The thing about celebrating women who are childless by choice or by chance is knowing that for every contented NotMom, there’s a government exec fretting about The Bigger Picture. Lower birth rates today? Twenty years from now, there’ll be fewer workers, consumers and producers. Twenty years after that, things can really get ugly.

In Germany, on average, women give birth to 1.3 children, one of the lowest rates in the industrialized world. More than one woman out of three with a college degree is childless.  German Chancellor Angela Merkel (above), a NotMom herself, is challenged to turn things around.

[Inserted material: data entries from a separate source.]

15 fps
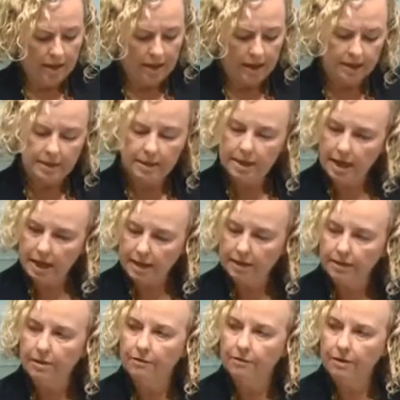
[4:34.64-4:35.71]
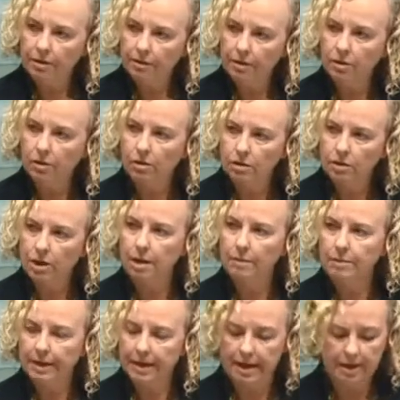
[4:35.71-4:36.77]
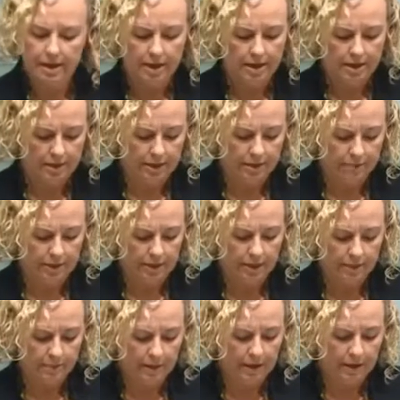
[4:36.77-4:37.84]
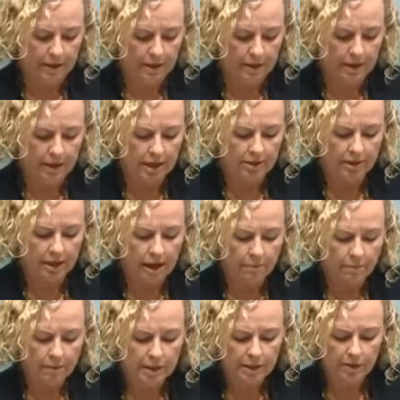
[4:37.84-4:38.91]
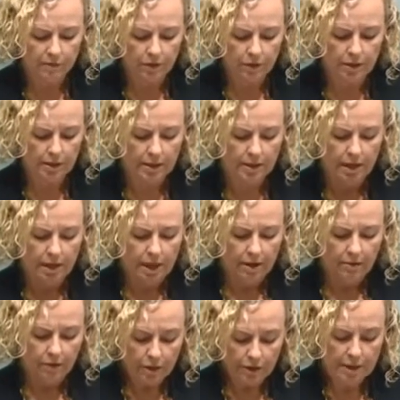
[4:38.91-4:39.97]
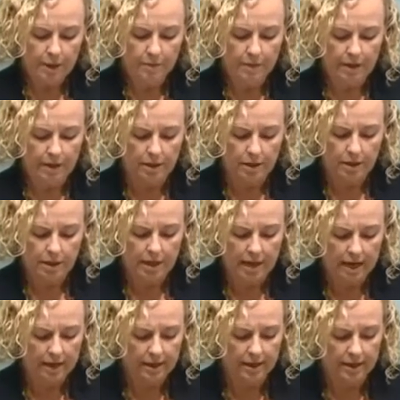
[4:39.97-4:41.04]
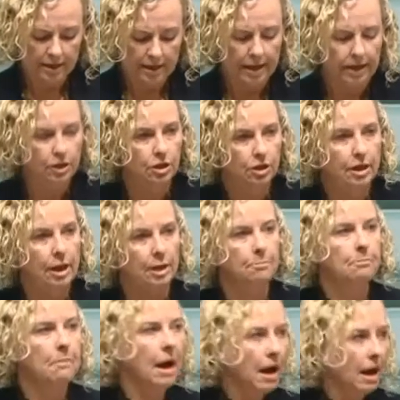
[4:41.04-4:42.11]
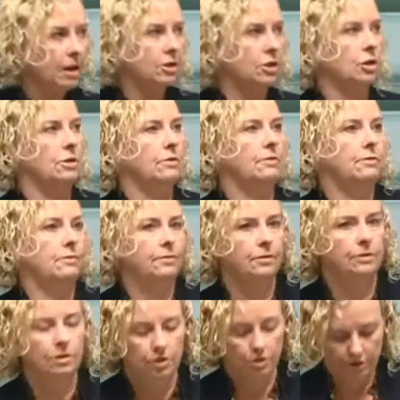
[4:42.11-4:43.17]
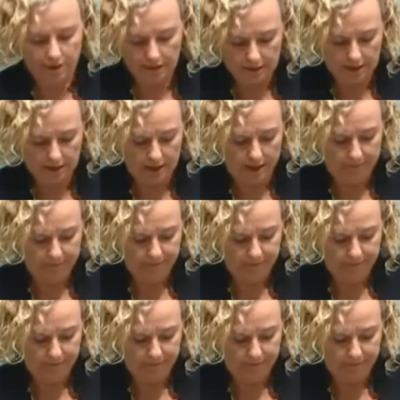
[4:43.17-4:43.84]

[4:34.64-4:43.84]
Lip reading: It's taken a very long time to get here, Deputy Speaker. Indeed, the government's first committed to taking this action in March of this year.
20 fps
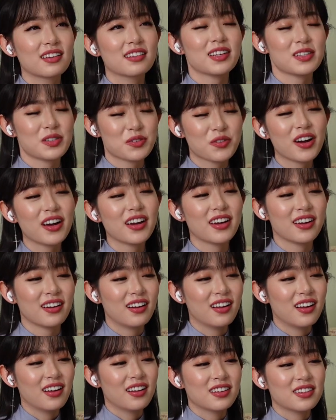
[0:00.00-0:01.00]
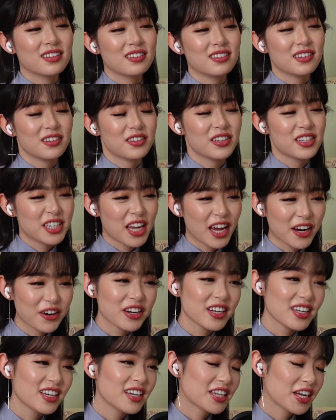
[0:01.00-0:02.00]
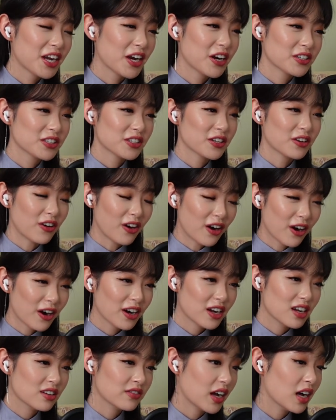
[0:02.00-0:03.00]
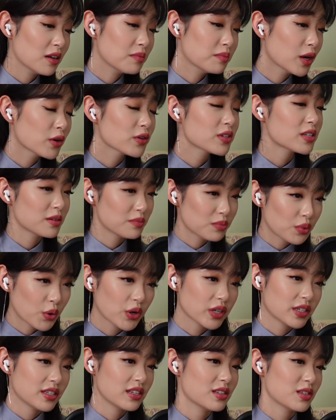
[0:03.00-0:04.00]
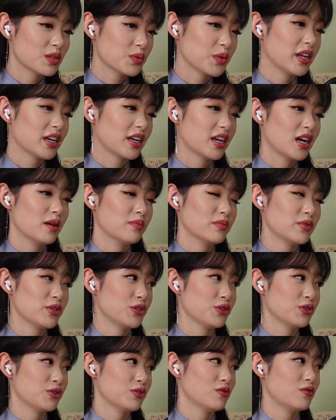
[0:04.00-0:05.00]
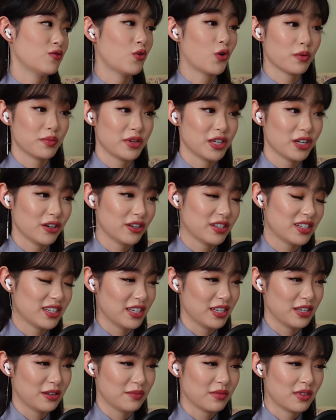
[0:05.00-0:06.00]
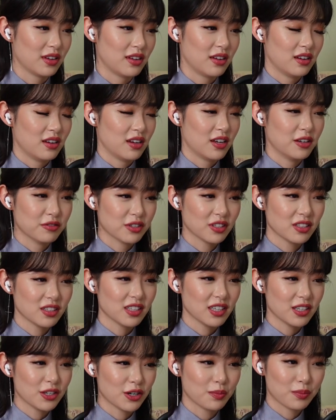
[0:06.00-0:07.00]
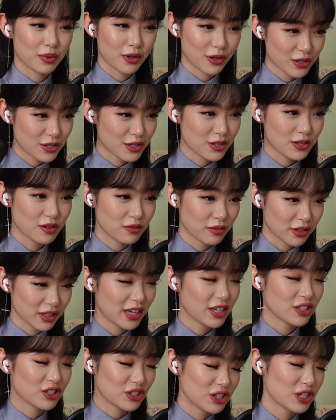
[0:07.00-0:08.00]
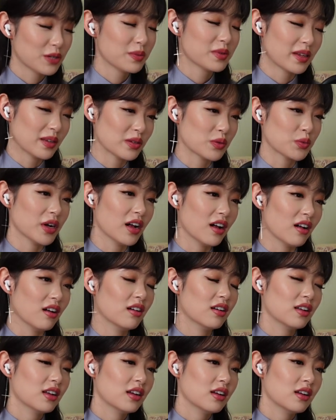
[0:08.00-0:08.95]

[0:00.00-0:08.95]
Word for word: That's right. You know, integrity and character are of utmost importance when it comes to forming your team and really your personal relationships as well.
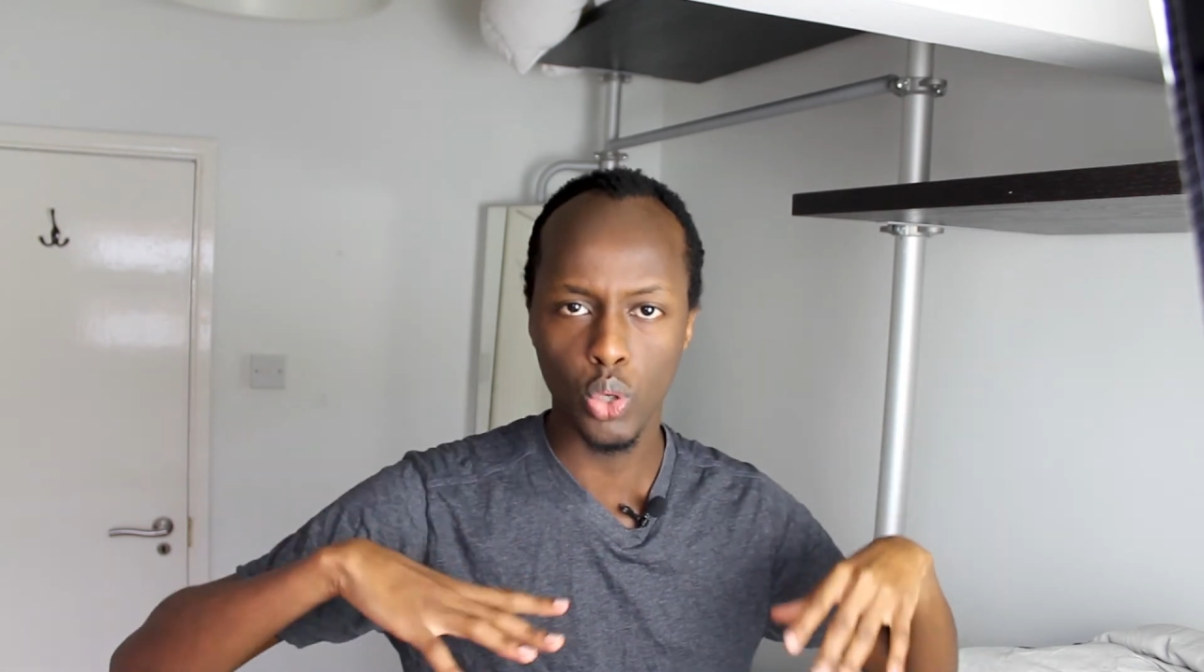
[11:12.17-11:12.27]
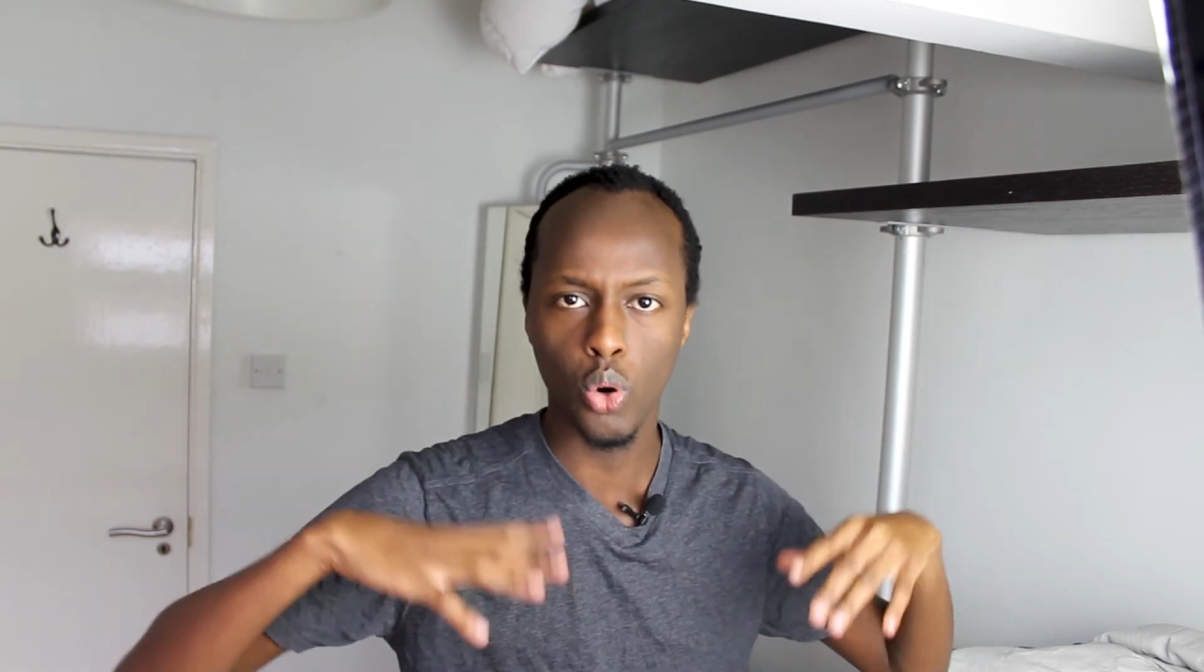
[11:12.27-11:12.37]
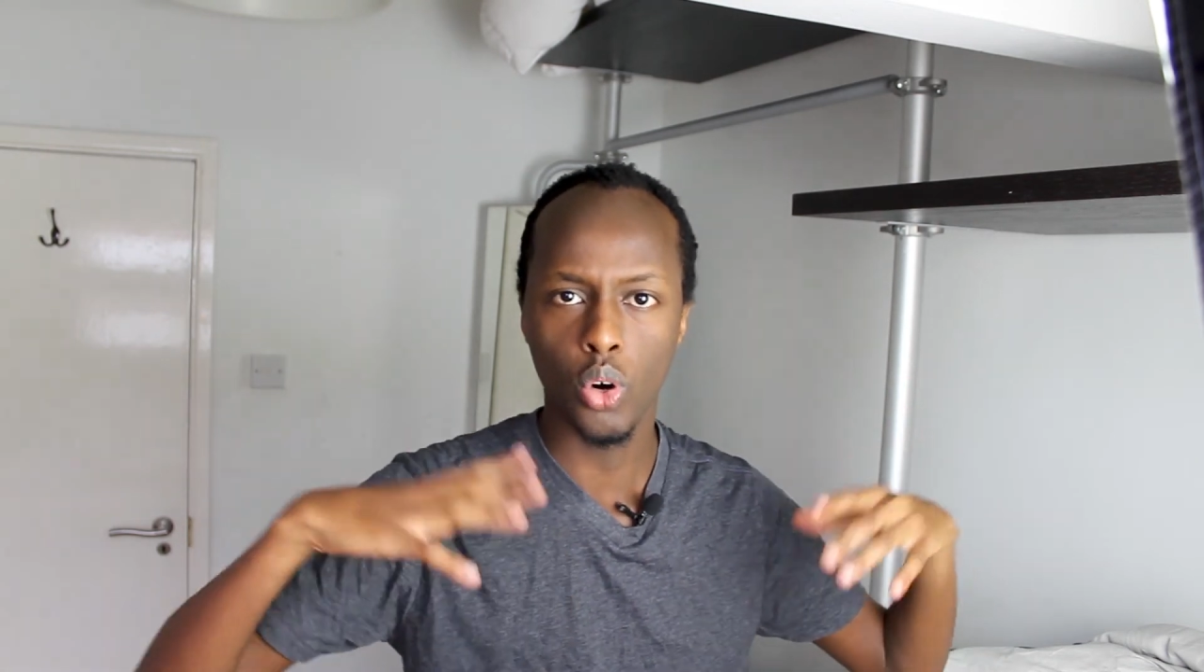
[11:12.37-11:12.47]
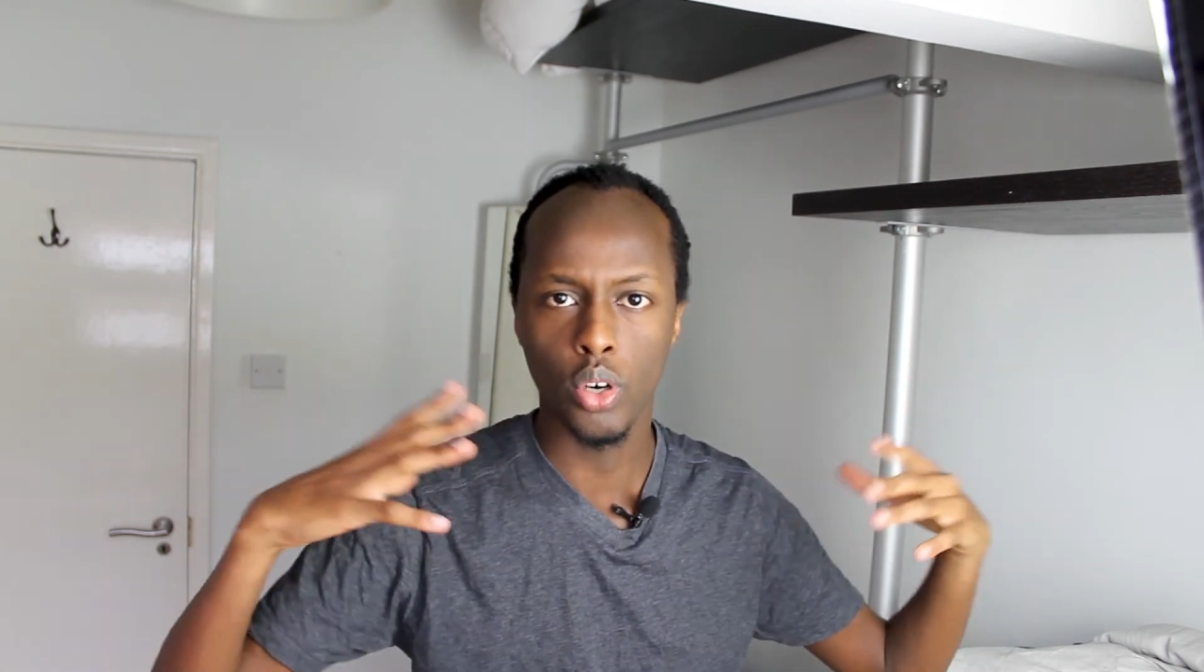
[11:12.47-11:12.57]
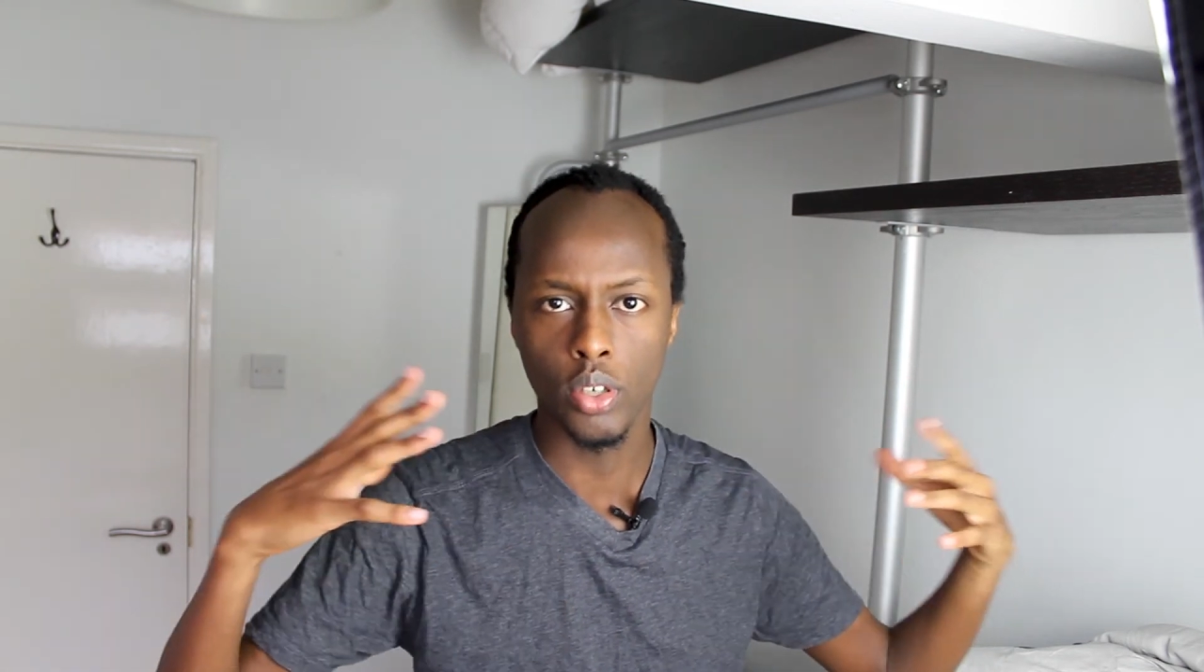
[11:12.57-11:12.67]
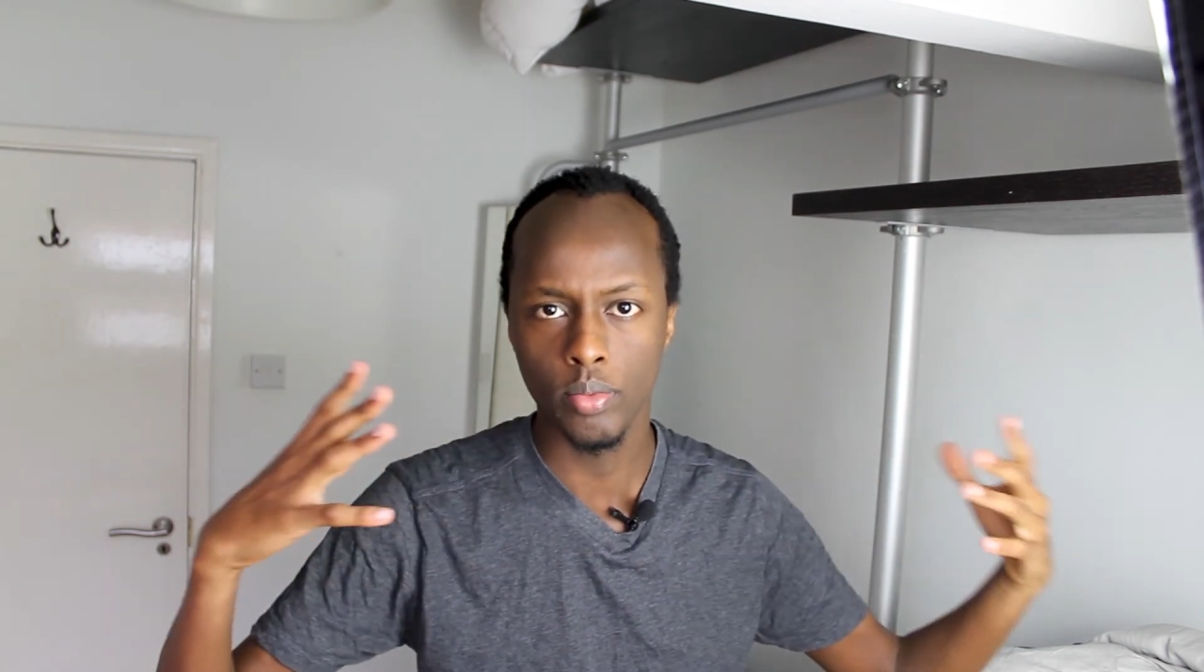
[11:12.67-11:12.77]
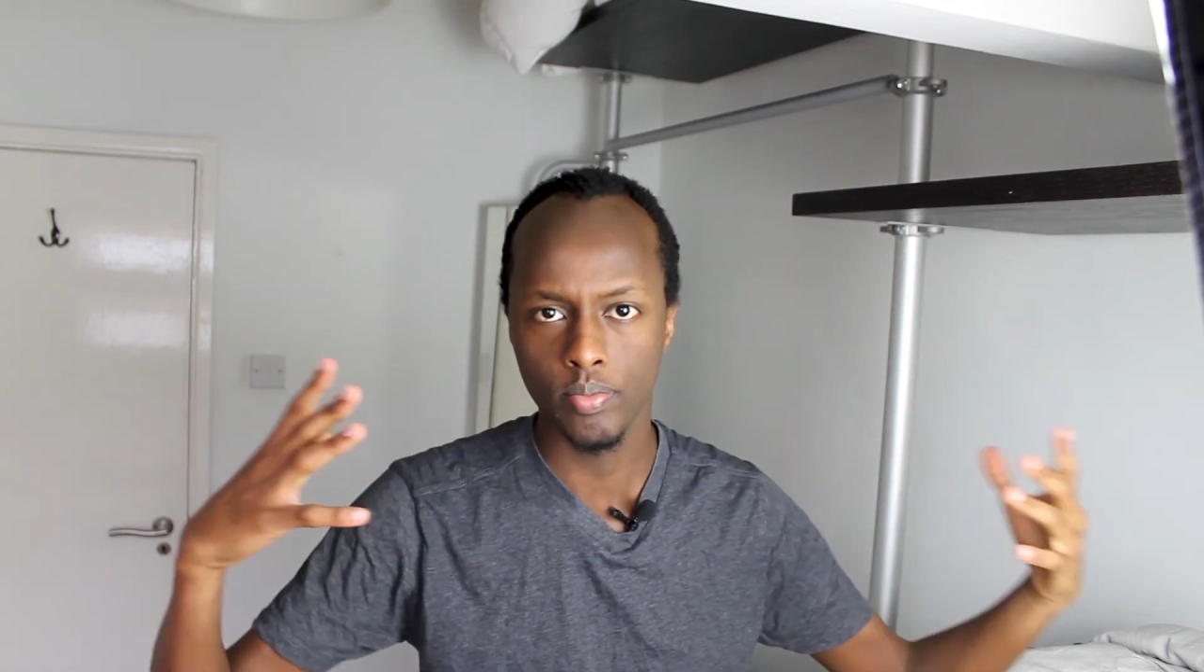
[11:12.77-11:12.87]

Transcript: your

The Chancellor has said she believes her country’s plummeting birth rate, because of ensuing labor and pension woes, is one of her nation’s biggest concerns.  Starting August 1st, a new policy will offer every child a right to childcare in hopes of swaying women toward babymaking.When traveling in other countries, she regularly urges young professionals to look for work in Germany.

“I am skeptical about the capacity for politics to manage families,” Chancellor Merkel said. As for getting women to have more babies, she admitted, “My ambitions are modest.” (Actually, they have to be. In Germany, awareness and disapproval of the promotion of large families by Third Reich Nazis is high.)

According to a German demographer, German couples tend to have two children, unlike France where larger families are common: “France conducts a proactive birth policy and that is not the case in Germany due to historic factors.”

2 Comments to “Germany’s Really Big Challenge: Childless Women”

Damn, *every* time I hear something about Germany it’s good. And now I hear they have one of the lowest birth rates. The government should be applauding their people for choosing not to selfishly perpetuate the overpopulation of our planet! Now if only the United States could do as well.

    It’s hard for governments to endorse smaller populations as they count each citizen as a revenue-producing machine. I think many systems and cultures will have to change to support that mindset. Thanks for your comment.